Community Social Service Leaders
Clergy, social service providers and educators deal most directly with the survivors and aftermath of fires. They are your most natural advocates and important partners. They can help you acquire localized fire data as well as provide you with unique and dramatic testimony about the long-term effects on people and community when fire strikes. Together you can present a truer picture of the total impact of fire on the entire community.
The agencies and organizations run by these leaders are good potential partners for your program. Groups like Head Start, homeless shelters, the American Red Cross, aging councils and others have a vital stake in fire safety. As an established part of the community, they can become excellent sources of advocates and resources.

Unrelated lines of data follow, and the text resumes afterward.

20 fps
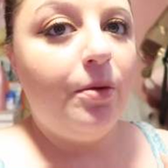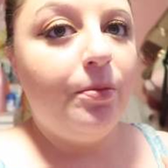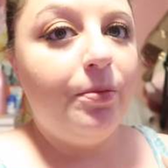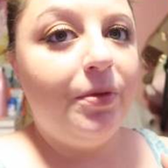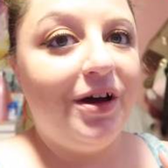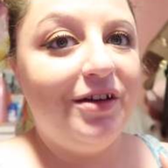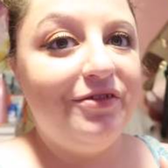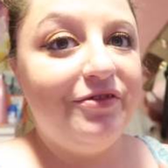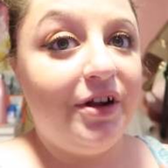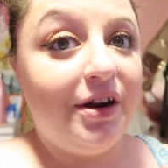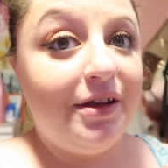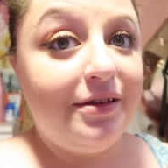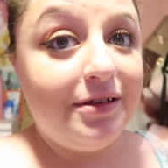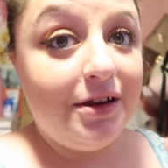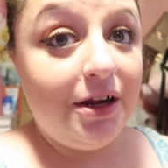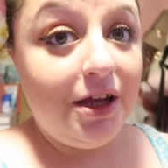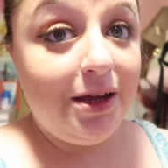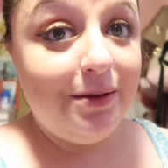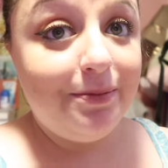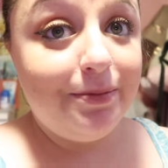but I fell
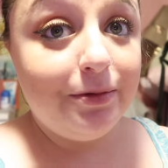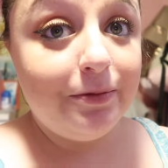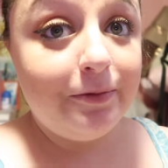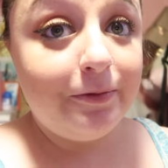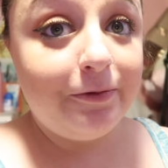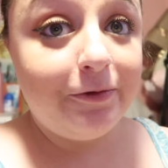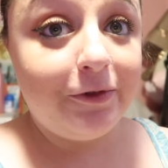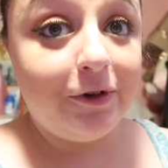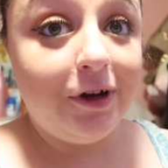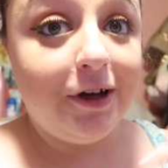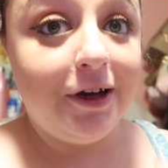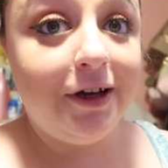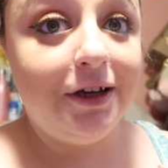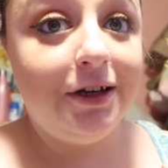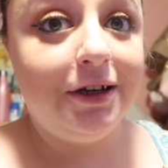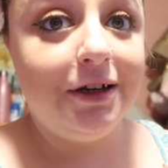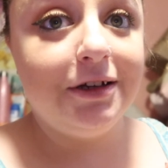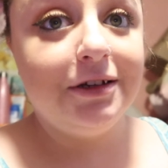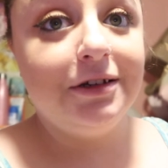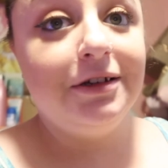asleep for
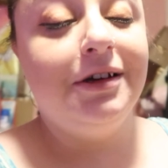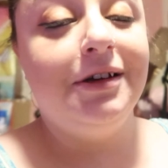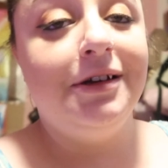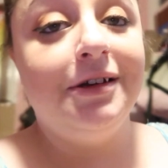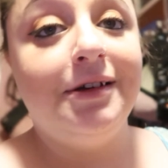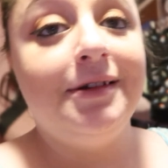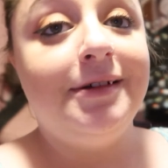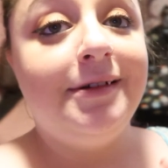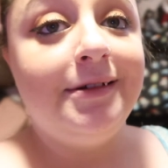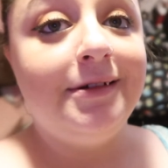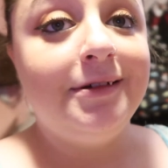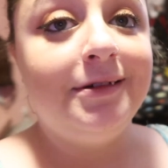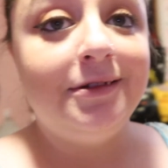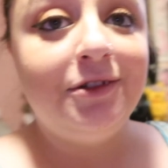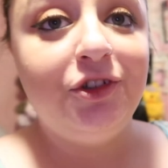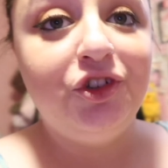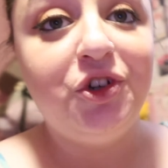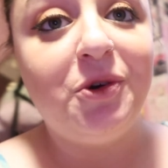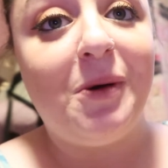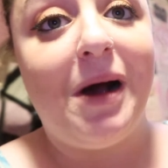like
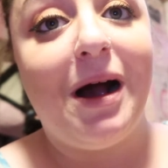2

Here are some tactics you might consider using to reach the leaders who provide social services in your community:
- Work Together: Meet to brainstorm how you can unite to increase awareness of the social impact of fire on their constituents.
- Determine Best Methods of Outreach: Identify and share contacts with each other and work together to get your messages out.
- Join Forces: Cohost an open house to educate the public about the importance of local fire prevention and to demonstrate the strong bond you have with these local leaders.
- Cooperative Fire Prevention Programs: Approach social service leaders to codevelop fire prevention programs, especially to reach high-risk members of the community. Many of these leaders and groups are experienced in writing grants to support important social programs.